Opportunities and Growth:

The Franchisor expansion into home based medical care will increase revenue potential. Hospitals now have a financial incentive to reduce readmission and will encourage patients to receive care from agencies such as this company. The incredible Baby Boomer/age wave phenomenon coming makes it likely that Medicare will include Home Care payments as a benefit to prevent hospitalization, a new source of revenue. Expected expansion of the scope of care will include medication administration, glucose monitoring and oxygen management and greatly enhance the ability to care for more seniors. Continuing to build and establish relationships with local referral providers will ensure a continued solid client base. The location is experiencing growth in population and commerce which in turn enhances the growth of this market.

Established Franchise:

This Business Is An Established Franchise

Additional Info

The company was established in 2000, making the business 22 years old.

The company has 80 employees and is located in a building with disclosed square footage of 3,256 sq ft.

Why is the Current Owner Selling The Business?

There are all sorts of reasons individuals resolve to sell operating businesses. Nevertheless, the real factor vs the one they tell you may be 2 completely different things. As an example, they might state "I have way too many other responsibilities" or "I am retiring". For numerous sellers, these factors stand. But also, for some, these may simply be reasons to attempt to conceal the reality of transforming demographics, increased competition, recent decrease in earnings, or an array of other reasons. This is why it is really essential that you not rely absolutely on a seller's word, yet instead, make use of the vendor's answer in conjunction with your overall due diligence. This will paint a much more practical picture of the business's current situation.

Existing Debts and Future Obligations

If the existing business is in debt, which many businesses are, then you will need to consider this when valuating/preparing your offer.
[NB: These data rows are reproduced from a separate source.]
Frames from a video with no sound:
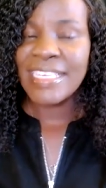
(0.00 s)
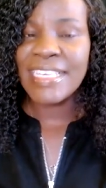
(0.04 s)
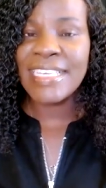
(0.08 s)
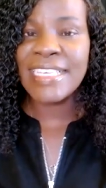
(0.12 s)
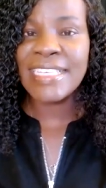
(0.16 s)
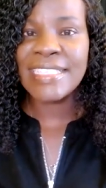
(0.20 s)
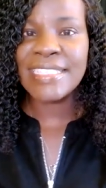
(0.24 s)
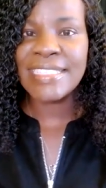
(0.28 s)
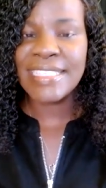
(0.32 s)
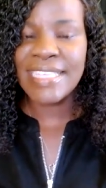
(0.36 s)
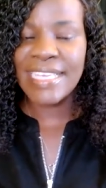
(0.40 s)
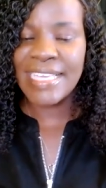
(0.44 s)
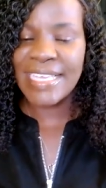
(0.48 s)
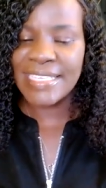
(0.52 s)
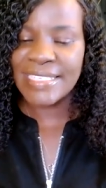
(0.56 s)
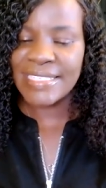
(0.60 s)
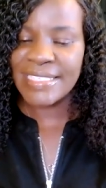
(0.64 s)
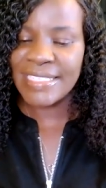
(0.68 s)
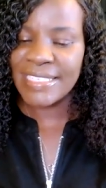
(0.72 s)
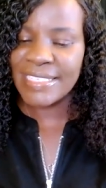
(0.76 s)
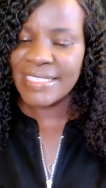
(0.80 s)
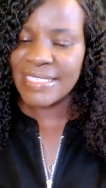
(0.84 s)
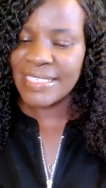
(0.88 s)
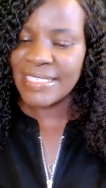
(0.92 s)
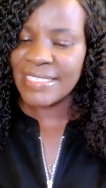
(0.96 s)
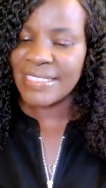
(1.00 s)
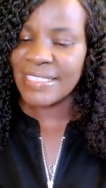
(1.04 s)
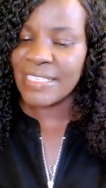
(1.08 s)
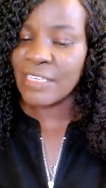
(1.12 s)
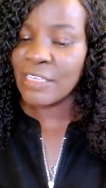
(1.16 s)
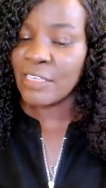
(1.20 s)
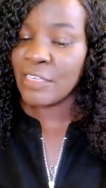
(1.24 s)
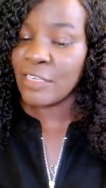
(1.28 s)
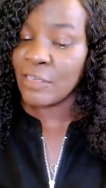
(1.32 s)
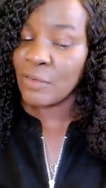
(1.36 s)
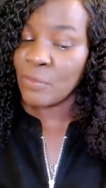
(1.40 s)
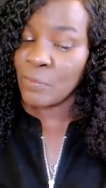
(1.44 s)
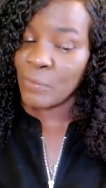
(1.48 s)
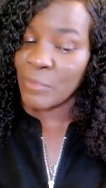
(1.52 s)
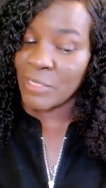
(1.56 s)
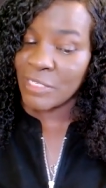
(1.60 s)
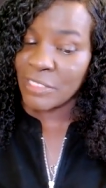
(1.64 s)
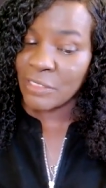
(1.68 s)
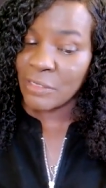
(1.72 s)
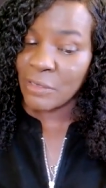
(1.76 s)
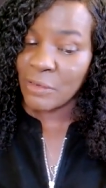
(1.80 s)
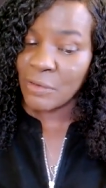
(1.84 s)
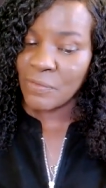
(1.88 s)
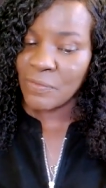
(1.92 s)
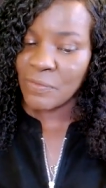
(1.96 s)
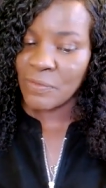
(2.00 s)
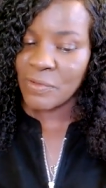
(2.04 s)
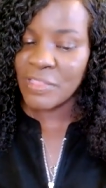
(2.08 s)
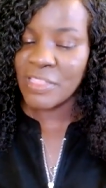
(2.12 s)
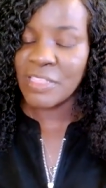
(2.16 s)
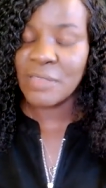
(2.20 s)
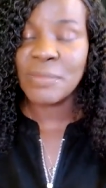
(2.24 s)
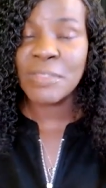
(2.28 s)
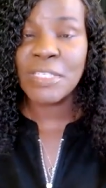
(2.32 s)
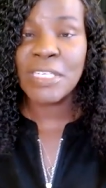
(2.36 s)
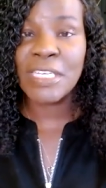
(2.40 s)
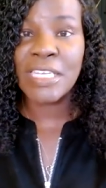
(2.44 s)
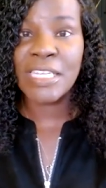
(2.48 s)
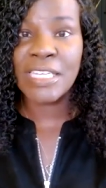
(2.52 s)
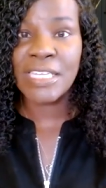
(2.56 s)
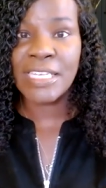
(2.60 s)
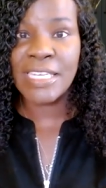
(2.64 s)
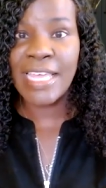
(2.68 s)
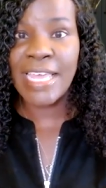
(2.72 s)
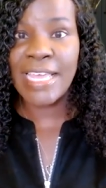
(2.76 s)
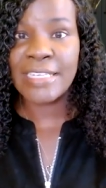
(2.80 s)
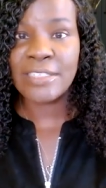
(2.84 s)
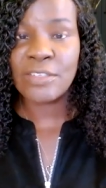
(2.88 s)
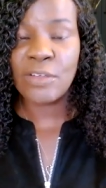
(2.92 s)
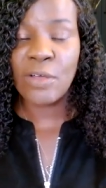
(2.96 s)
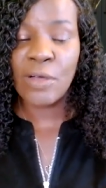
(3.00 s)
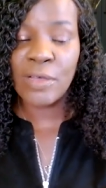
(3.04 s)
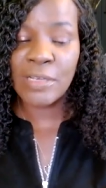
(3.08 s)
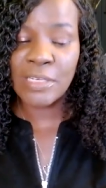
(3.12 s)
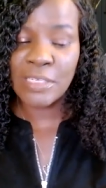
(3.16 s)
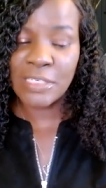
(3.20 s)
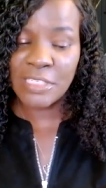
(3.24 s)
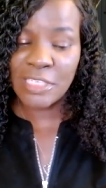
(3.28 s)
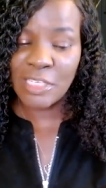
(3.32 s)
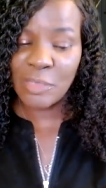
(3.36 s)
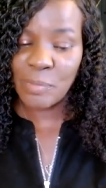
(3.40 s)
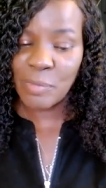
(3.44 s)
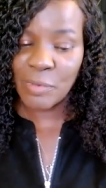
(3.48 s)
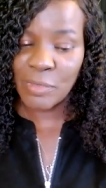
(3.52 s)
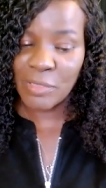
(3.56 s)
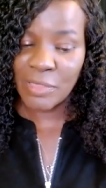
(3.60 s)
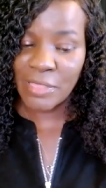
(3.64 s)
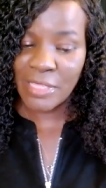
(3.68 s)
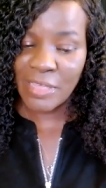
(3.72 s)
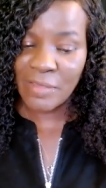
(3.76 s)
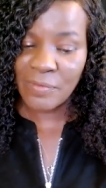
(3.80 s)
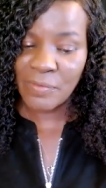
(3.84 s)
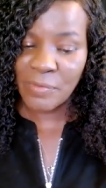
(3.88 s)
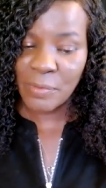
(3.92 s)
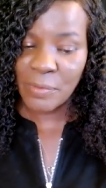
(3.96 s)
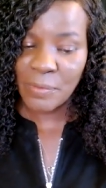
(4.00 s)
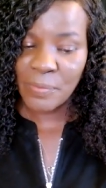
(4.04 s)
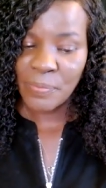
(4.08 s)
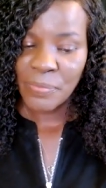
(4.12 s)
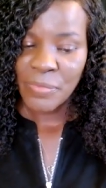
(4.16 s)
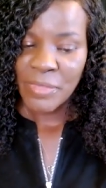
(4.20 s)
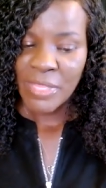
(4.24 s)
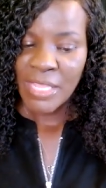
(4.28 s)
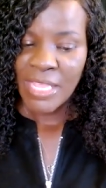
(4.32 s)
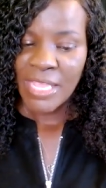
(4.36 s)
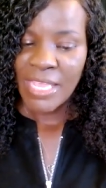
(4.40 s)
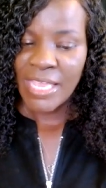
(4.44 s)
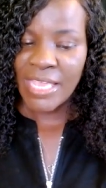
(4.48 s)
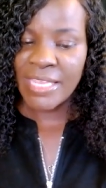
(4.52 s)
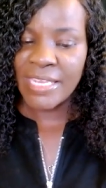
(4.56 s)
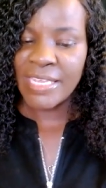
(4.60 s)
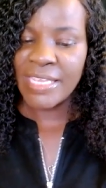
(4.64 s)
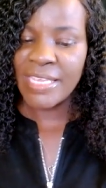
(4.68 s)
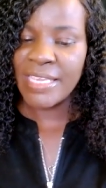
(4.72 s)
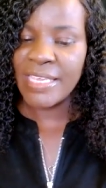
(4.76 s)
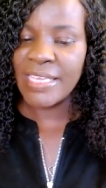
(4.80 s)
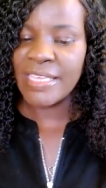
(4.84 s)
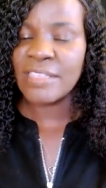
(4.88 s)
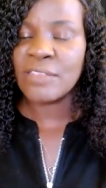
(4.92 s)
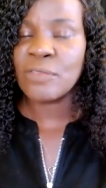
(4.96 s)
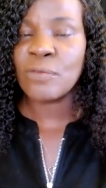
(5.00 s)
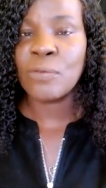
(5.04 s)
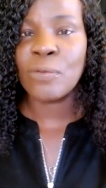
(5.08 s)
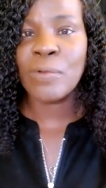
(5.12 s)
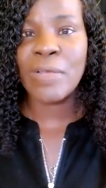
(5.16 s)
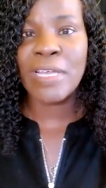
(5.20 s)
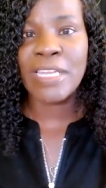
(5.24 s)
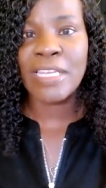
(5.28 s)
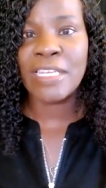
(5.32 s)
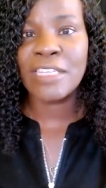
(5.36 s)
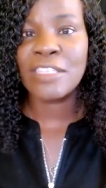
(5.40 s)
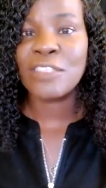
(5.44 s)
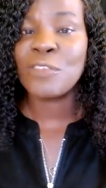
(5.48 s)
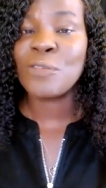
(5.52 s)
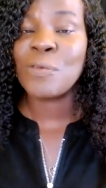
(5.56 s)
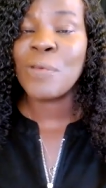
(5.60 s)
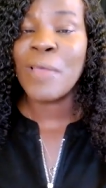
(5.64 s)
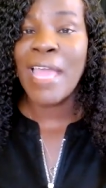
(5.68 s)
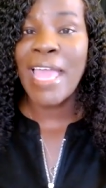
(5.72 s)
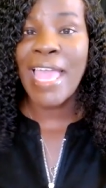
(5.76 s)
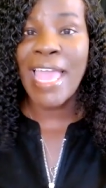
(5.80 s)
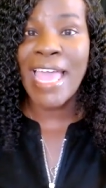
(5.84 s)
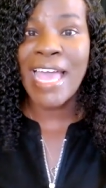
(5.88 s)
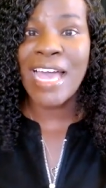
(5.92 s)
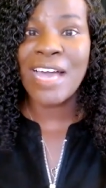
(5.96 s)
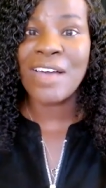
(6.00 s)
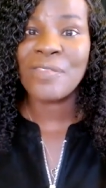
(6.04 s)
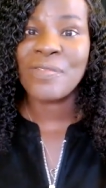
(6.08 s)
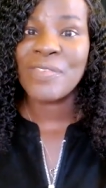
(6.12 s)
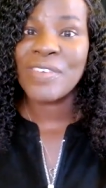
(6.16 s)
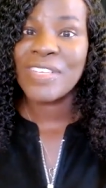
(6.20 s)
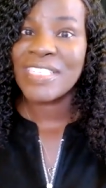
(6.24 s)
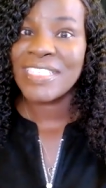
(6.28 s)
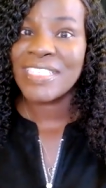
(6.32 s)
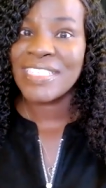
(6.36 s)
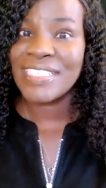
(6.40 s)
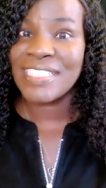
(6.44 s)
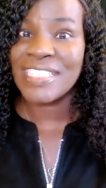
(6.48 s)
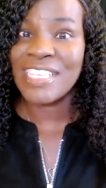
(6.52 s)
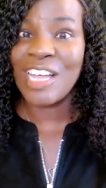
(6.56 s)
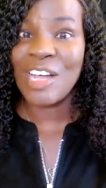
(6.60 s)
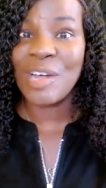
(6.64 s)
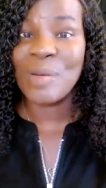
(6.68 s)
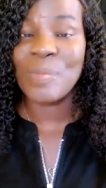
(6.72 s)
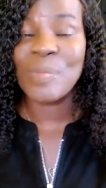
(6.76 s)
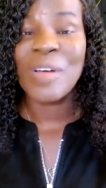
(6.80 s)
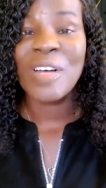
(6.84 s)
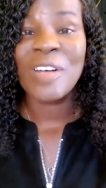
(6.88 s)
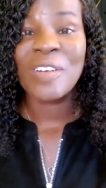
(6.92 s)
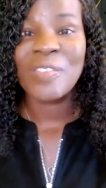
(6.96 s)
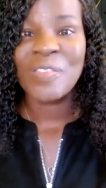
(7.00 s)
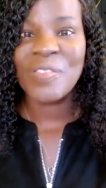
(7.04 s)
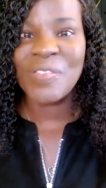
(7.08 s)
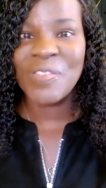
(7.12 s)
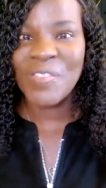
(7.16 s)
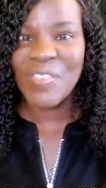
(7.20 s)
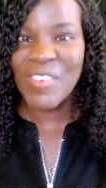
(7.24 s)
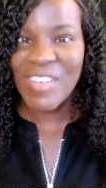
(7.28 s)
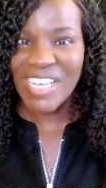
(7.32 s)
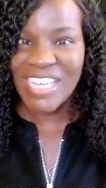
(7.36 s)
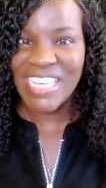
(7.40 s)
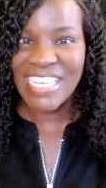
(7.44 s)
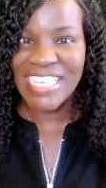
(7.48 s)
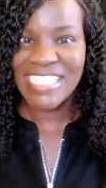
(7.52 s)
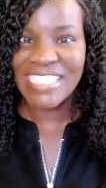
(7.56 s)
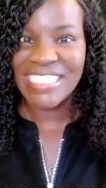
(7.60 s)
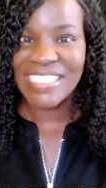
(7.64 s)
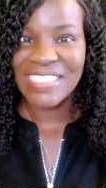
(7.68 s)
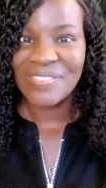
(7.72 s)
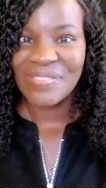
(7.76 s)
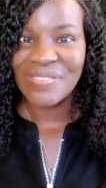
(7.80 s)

He says this is a good window for them to connect on a deeper level, and he is ready to have some fun.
Numerous operating businesses borrow money with the purpose of covering points such as supplies, payroll, accounts payable, so on and so forth. Keep in mind that in some cases this can indicate that profit margins are too thin. Many organisations fall into a revolving door of taking loans as a way to pay back various other loans. Along with debts, there may also be future commitments to think about. There may be an outstanding lease on equipment or the structure where the business resides. The business might have existing contracts with suppliers that need to be satisfied or might lead to penalties if terminated early.
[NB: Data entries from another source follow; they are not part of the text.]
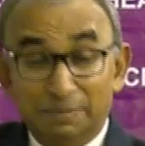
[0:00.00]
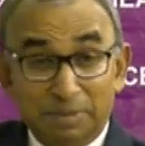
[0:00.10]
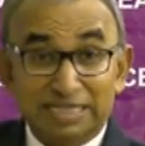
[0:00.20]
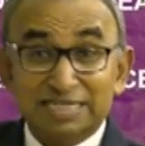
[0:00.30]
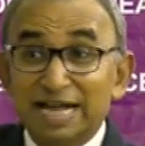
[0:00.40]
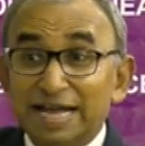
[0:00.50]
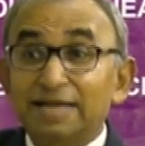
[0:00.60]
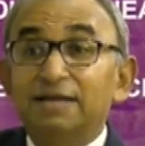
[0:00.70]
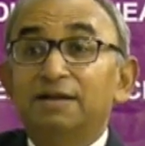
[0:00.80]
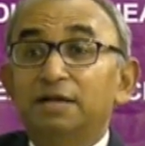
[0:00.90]
But this guy
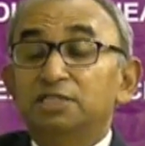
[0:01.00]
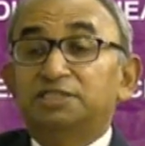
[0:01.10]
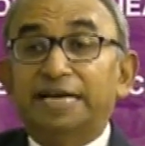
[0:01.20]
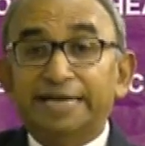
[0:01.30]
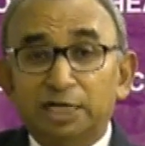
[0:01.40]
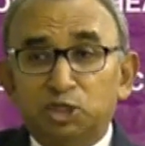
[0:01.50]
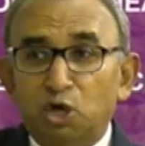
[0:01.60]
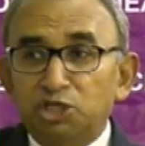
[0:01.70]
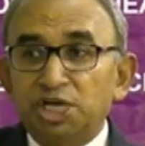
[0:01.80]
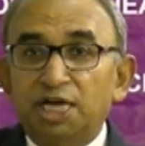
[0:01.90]
studied at
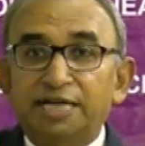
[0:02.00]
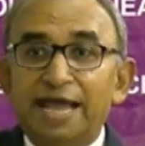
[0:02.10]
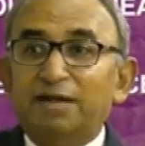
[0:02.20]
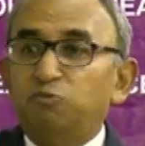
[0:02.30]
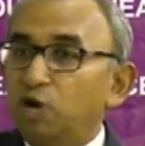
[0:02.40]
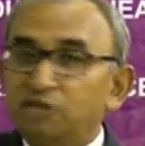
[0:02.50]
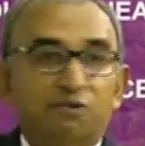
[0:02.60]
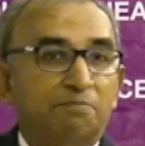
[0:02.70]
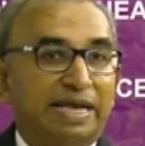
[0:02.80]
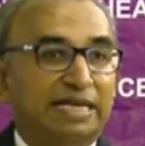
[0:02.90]
Georgia Tech, worked
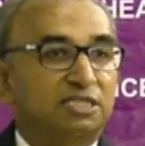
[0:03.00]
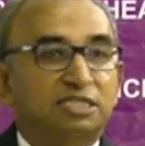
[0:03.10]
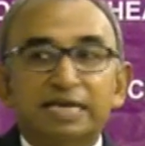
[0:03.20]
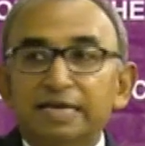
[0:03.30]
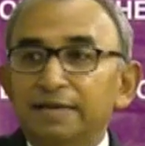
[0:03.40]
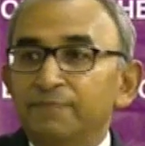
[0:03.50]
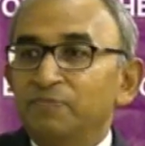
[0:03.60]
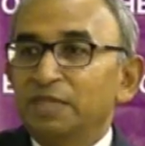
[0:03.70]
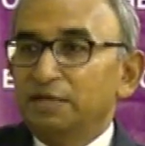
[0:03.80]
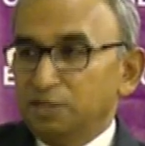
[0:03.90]
for McKinsey,
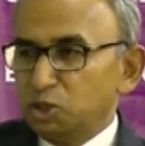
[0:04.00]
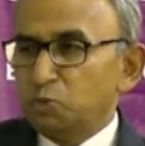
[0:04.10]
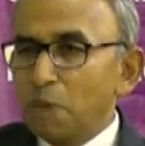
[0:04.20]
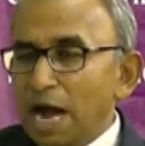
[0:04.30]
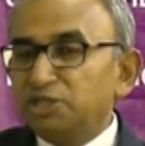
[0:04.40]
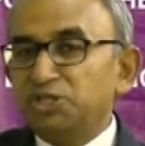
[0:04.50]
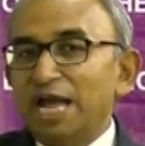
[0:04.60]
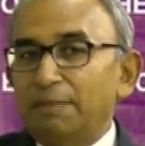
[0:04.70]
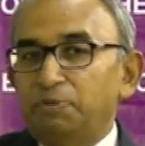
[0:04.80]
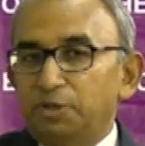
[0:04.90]
smart
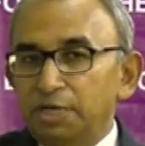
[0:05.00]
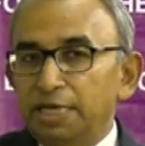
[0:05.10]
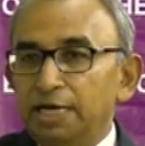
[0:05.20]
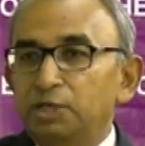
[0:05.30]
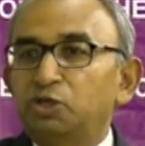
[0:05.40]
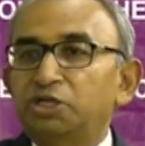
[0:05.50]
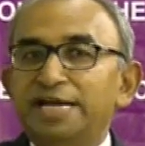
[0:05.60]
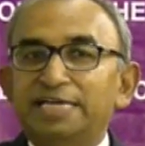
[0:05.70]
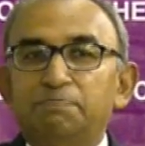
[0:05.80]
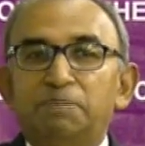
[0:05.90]
chap, here to
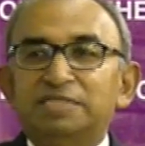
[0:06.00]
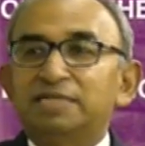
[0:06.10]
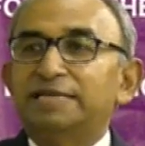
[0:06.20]
create a business.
Understanding the Customer Base, Competition and Area Demographics

Just how do companies in the location bring in brand-new customers? Often times, companies have repeat clients, which develop the core of their everyday profits. Particular variables such as new competition sprouting up around the location, roadway building and construction, and employee turn over can affect repeat consumers and negatively impact future revenues. One important point to consider is the location of the business. Is it in an extremely trafficked shopping mall, or is it hidden from the highway? Obviously, the more individuals that see the business regularly, the greater the chance to develop a returning consumer base. A final thought is the basic area demographics. Is the business situated in a largely populated city, or is it situated on the outside border of town? Just how might the local median house earnings effect future revenue prospects?